Adèle hocha la tête.
— Compris. Où se trouve madame la doyenne ?
— Ses appartements sont situés au premier étage, dans l’aile droite. Actuellement, elle est en déplacement pour les affaires de la seigneurie.
Mieux valait éviter cet endroit.
— Et mon frère ?
— Il réside dans la partie centrale du premier étage.
— Je vois.
Encore un endroit à éviter. Décidément, cette maison était un champ de mines.
Adèle identifia mentalement les zones où il lui valait mieux ne pas s’aventurer, puis continua de suivre Ephonie.
La visite de l’intérieur du palais prit toute la journée, et pourtant, elle n’était pas terminée. En fin de journée, Ephonie précisa :
— Nous verrons plus tard les neuf jardins entourant le palais. Quant à la cour extérieure, vous ne pourrez la visiter qu’avec l’autorisation du maître de maison.
Ainsi s’acheva sa première journée au sein de la demeure Buonaparte.
De retour dans sa chambre aux teintes vert tendre, Ephonie lui expliqua l’usage de chaque objet.
— Si vous avez besoin de quoi que ce soit, sonnez la cloche. Elle est ici. En tirant sur cette cordelette, une servante viendra, mais je serai la seule à m’occuper de vous. Je vous garantis que je serai là dans les dix minutes.
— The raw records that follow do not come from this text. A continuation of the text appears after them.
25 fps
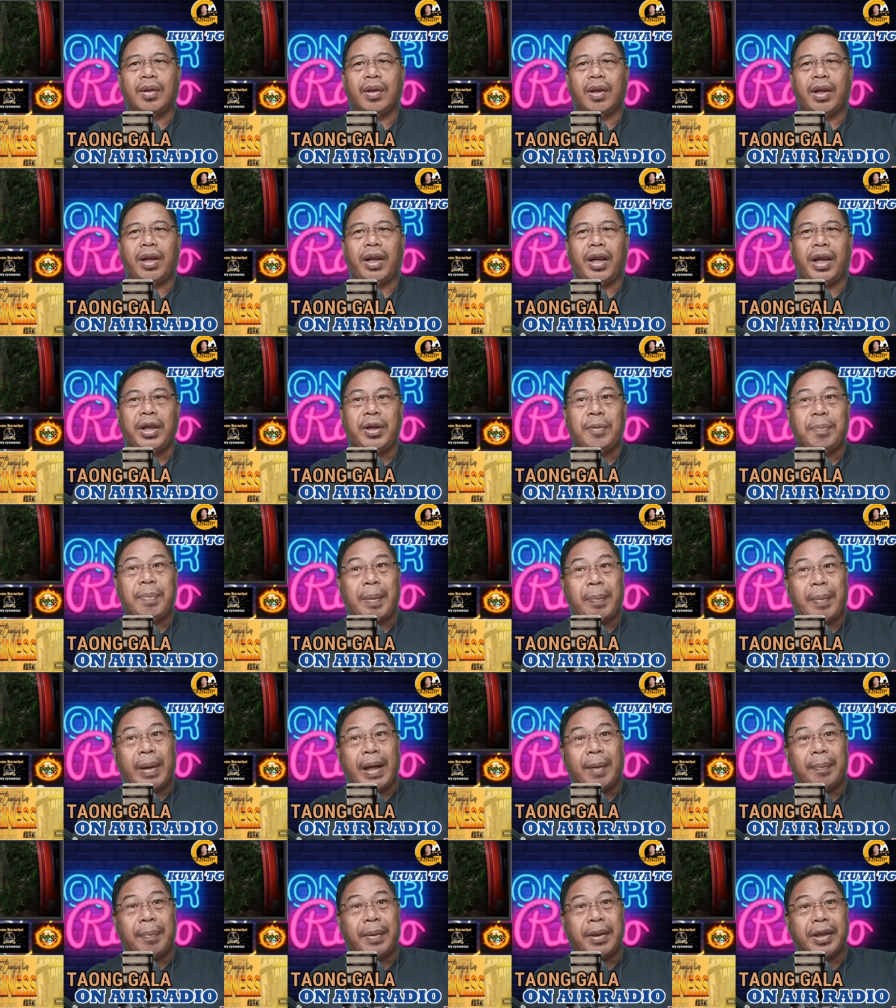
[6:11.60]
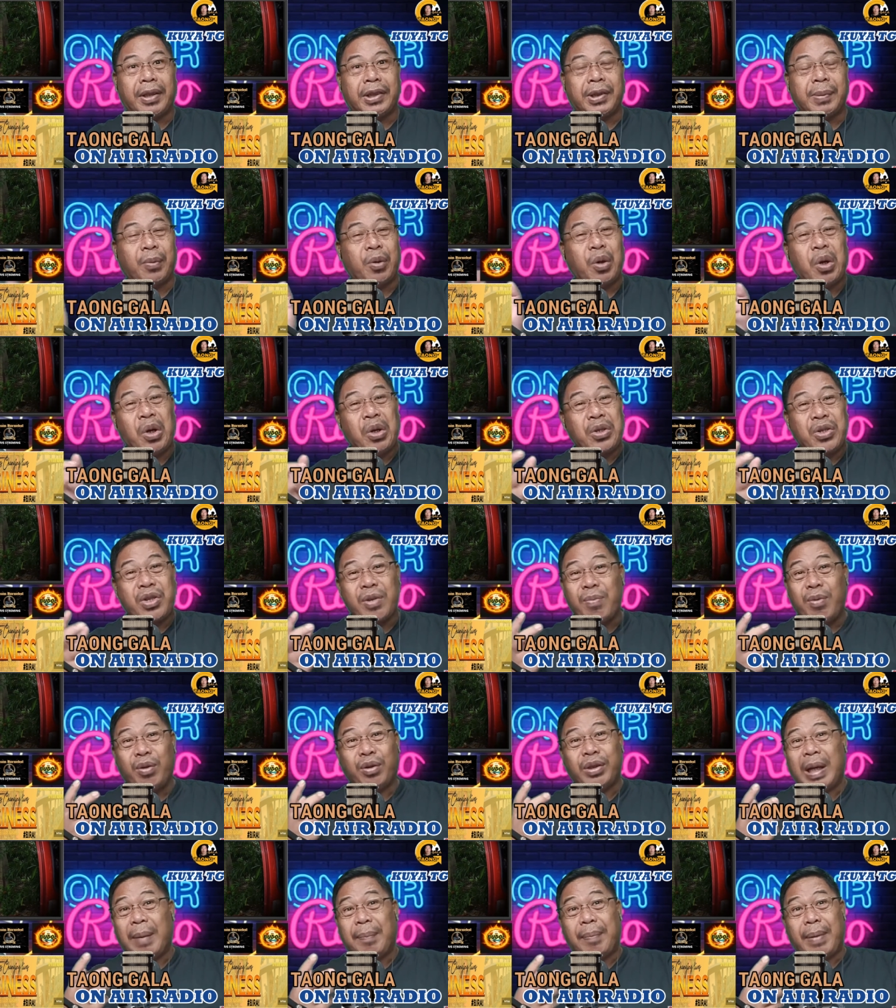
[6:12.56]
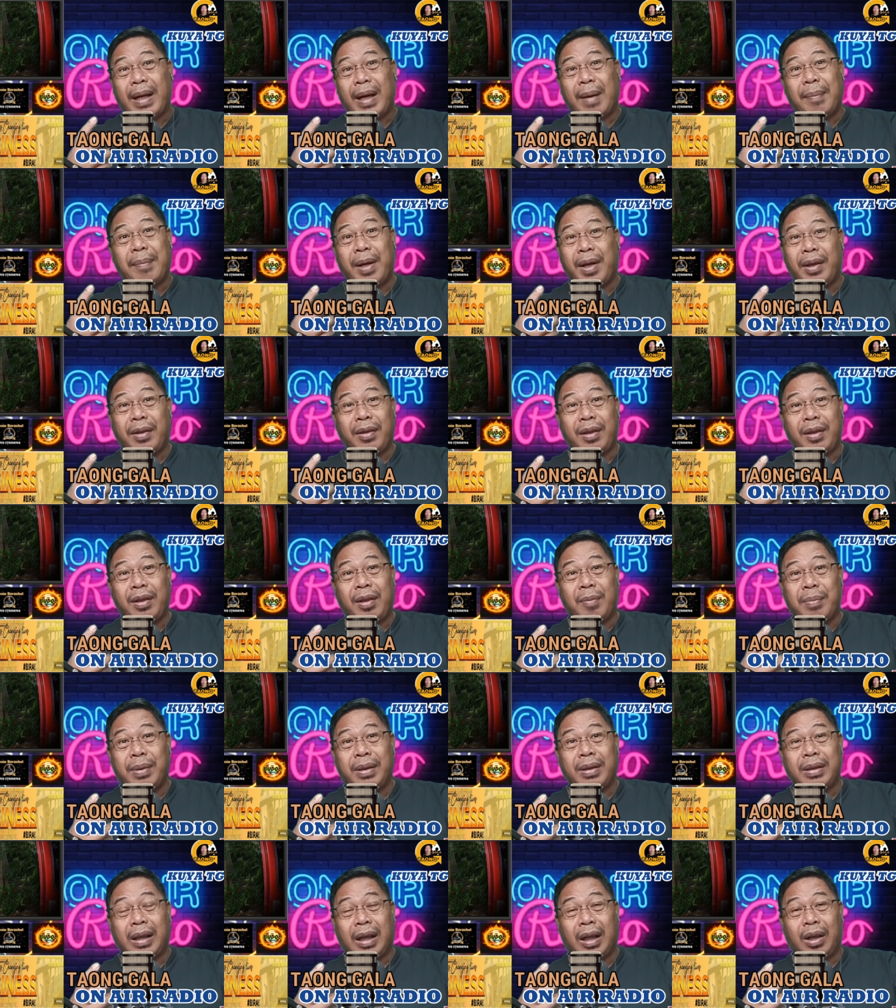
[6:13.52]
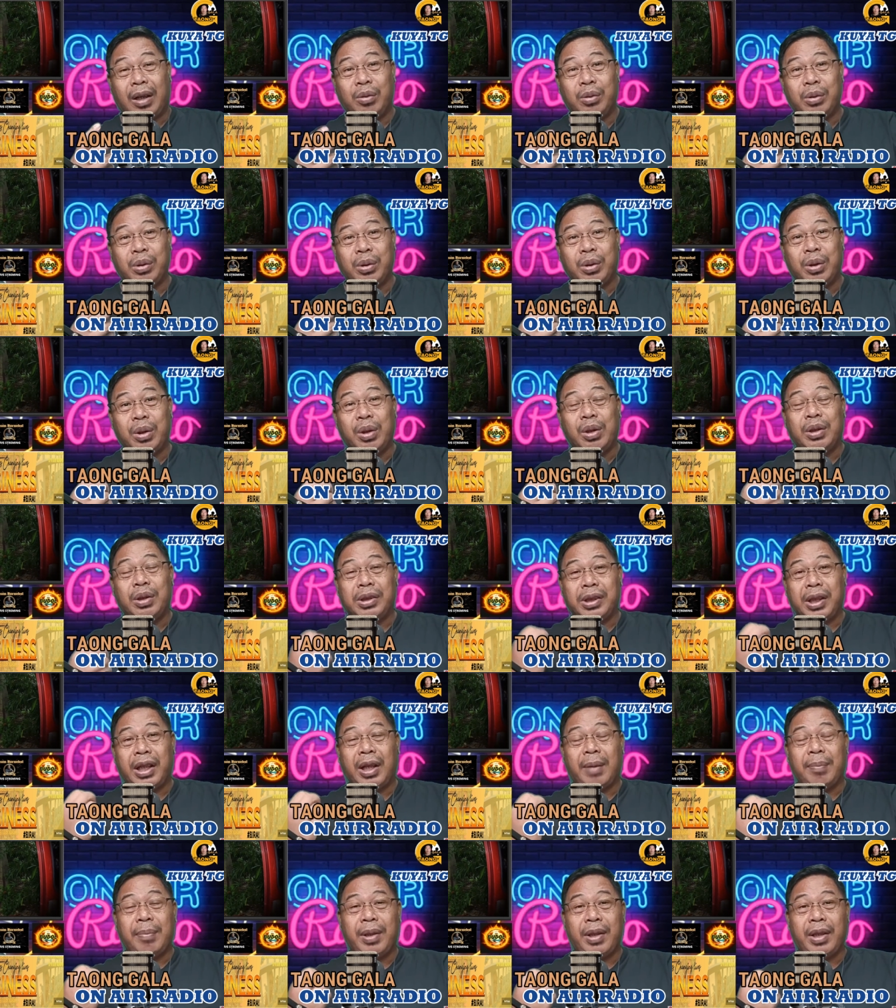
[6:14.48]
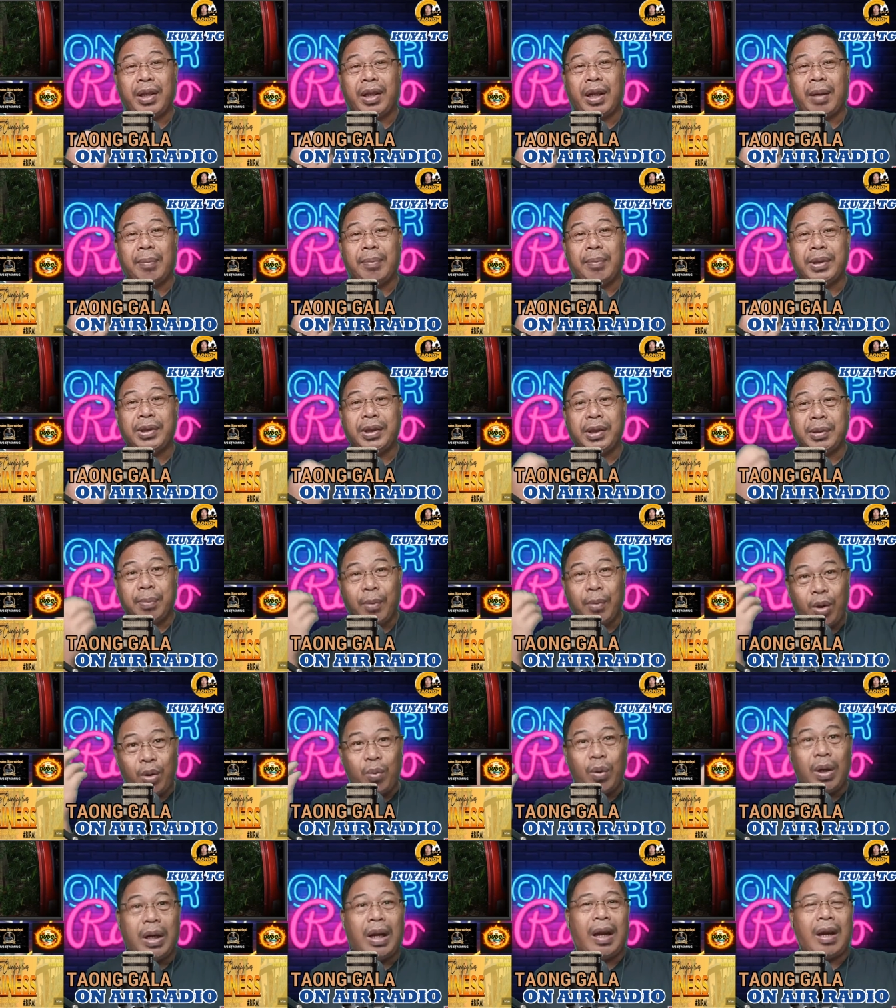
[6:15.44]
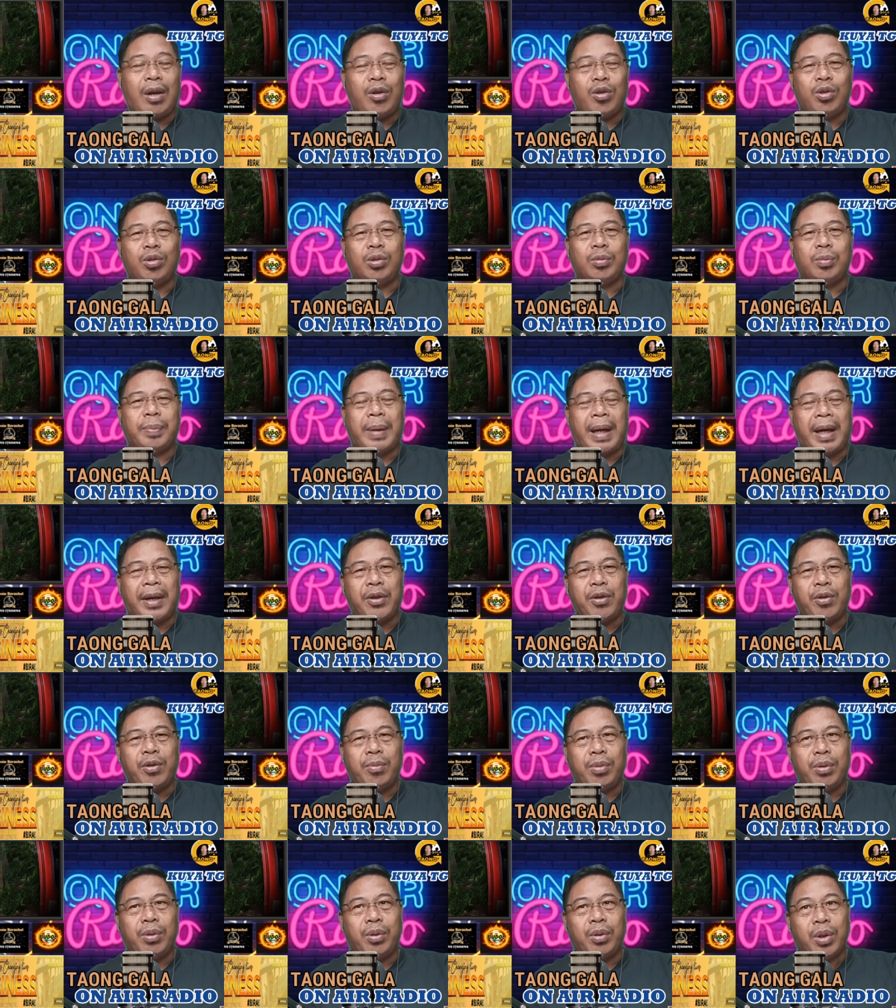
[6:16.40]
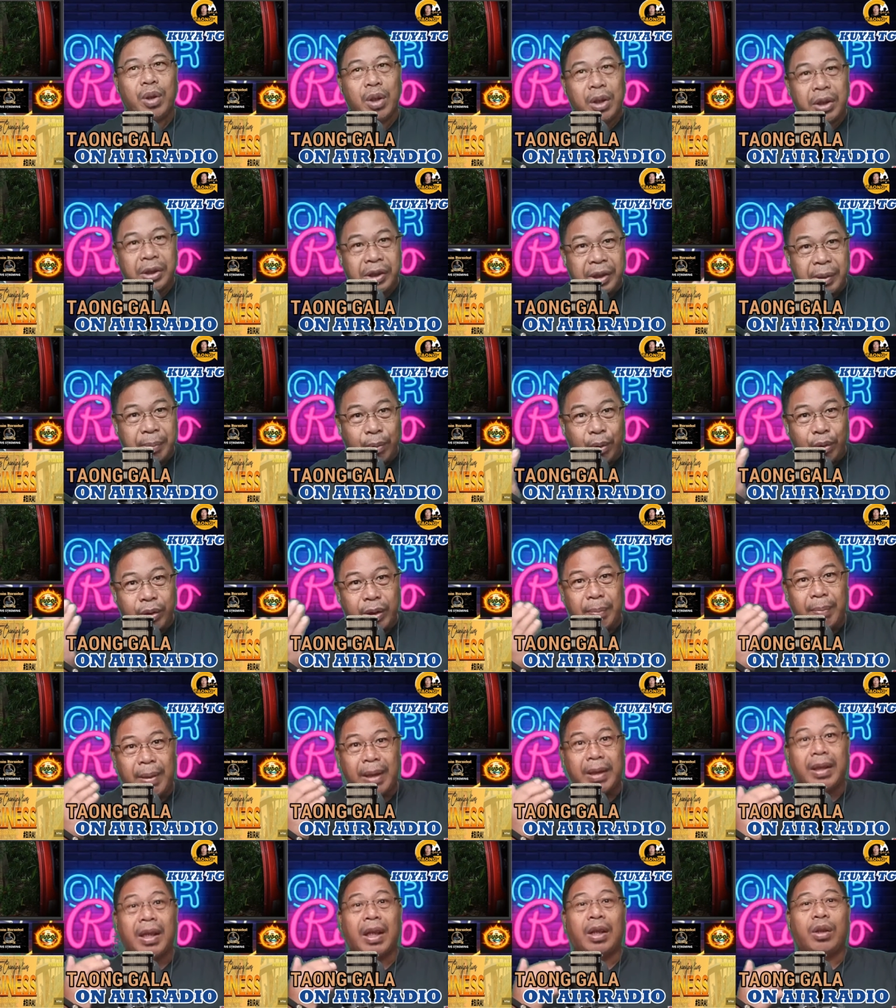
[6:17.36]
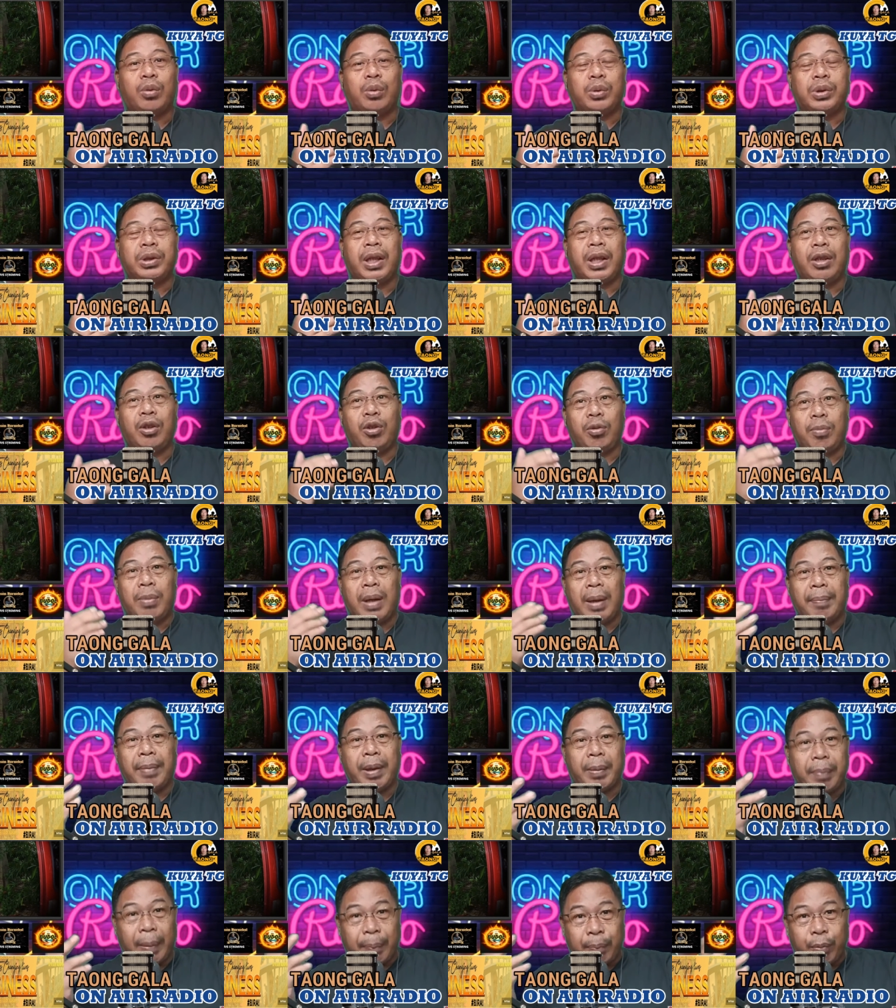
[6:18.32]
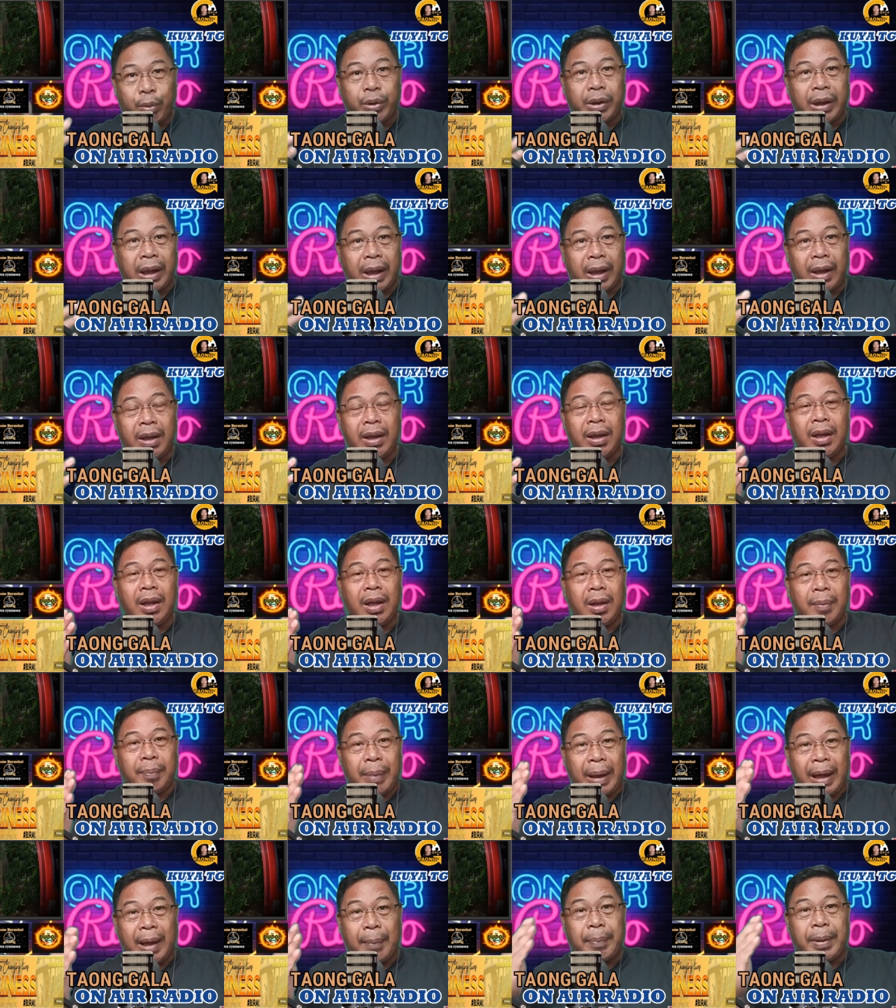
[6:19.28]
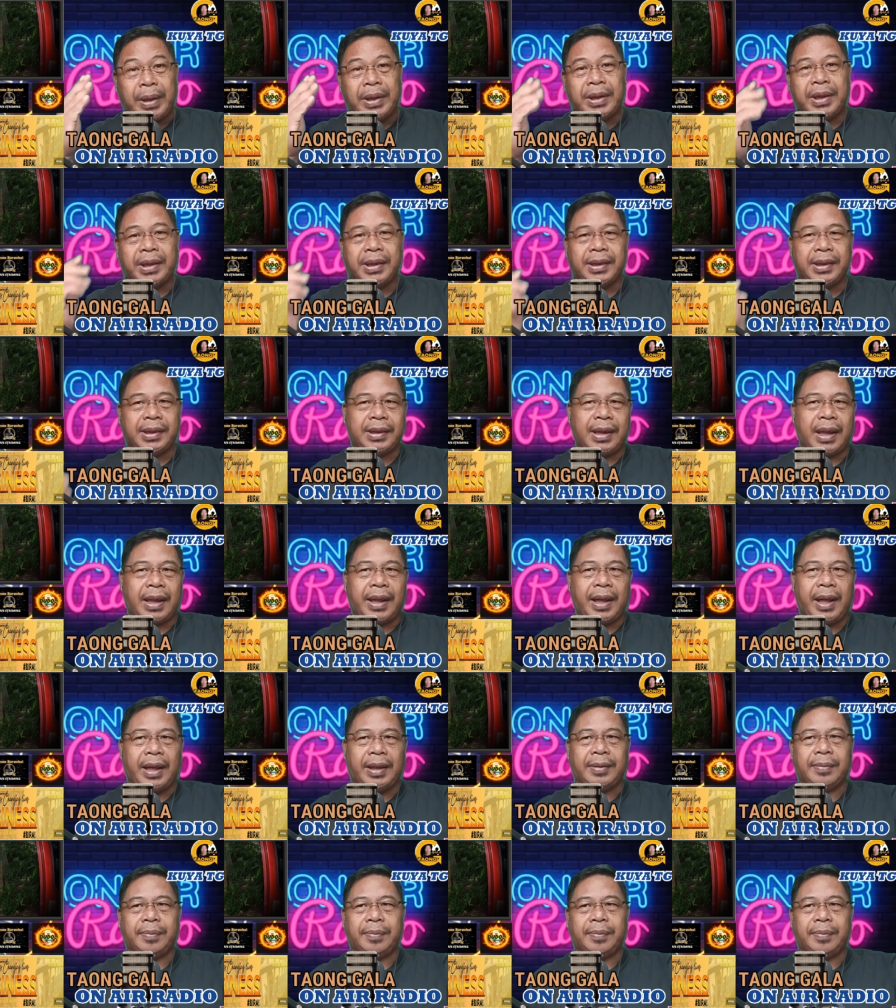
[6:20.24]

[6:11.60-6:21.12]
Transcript: Ayun, papalapit na si Bong. Si Bong napakabait din naman tao, no? Sinabi ni ka-business, Bong, wala akong payong, Bong. Si Bong naman nagkusang lumapit papunta. Palapit siya sa sasakyan.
Adèle ne comptait pas abuser d’une telle attention, mais hocha poliment la tête.
— Que la déesse des mers veille sur votre sommeil.
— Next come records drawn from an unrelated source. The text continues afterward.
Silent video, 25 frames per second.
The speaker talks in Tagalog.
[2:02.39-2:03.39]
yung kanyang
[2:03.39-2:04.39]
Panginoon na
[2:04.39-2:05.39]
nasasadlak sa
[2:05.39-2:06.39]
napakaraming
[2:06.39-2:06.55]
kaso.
— Euh… Vous aussi, Ephonie.
Ephonie quitta la chambre en silence, laissant Adèle seule. Après s’être changée en chemise de nuit, elle se glissa sous les couvertures.
Allongée sur le côté, recroquevillée comme une chenille, elle observa la cordelette de la cloche.
Un épais cordon doré pendait non loin du lit.
Si je décidais de mourir, je pourrais me pendre avec cette corde.
Cette pensée lui arracha un sourire. D’un regard circulaire, elle détailla la pièce.
À Santanare, le style décoratif était sobre. Les rideaux, fins, laissaient filtrer la lumière de la lune, baignant la chambre d’un éclat doux.
— Quel silence…
Pas un bruit ne résonnait dans cette maison.
Tandis que dans les masures misérables de son ancien quartier, les nuits étaient toujours bruyantes—des marins ivres qui se battaient, des bandits qui s’affrontaient, des familles qui se disputaient l’argent jusqu’à l’aube.
Adèle se roula un peu plus dans ses couvertures, fascinée par cette quiétude.
Ainsi donc, il existait des lieux comme celui-ci.
La vie pouvait être différente.
— Dommage que Clarice ne soit pas là.
Clarice était sa voisine et sa seule amie.
Elle était aussi la seule à savoir que le « cireur de chaussures muet Abel » était en réalité Adèle.
Adèle regretta de ne pas lui avoir annoncé son départ en personne, mais Clarice passait rarement la nuit chez elle, et la veille, elle n’était pas rentrée.
J’ai laissé une lettre expliquant vaguement la situation, mais qui sait quand elle la trouvera ?
— Quand Clarice lira ma lettre, elle sera sûrement stupéfaite.
« Adèle ! Tu dors dans une chambre de princesse ! Je suis jalouse ! Tu m’emmèneras comme servante, pas vrai ? Hein ? »
Adèle sourit en imaginant si distinctement la réaction de son amie, aussi claire que la pleine lune sur la mer.
— C’est vrai… Je dors dans une chambre de princesse…
Incroyable.
Hier encore, elle mourait de faim et buvait l’eau d’une fontaine pour tromper son estomac vide.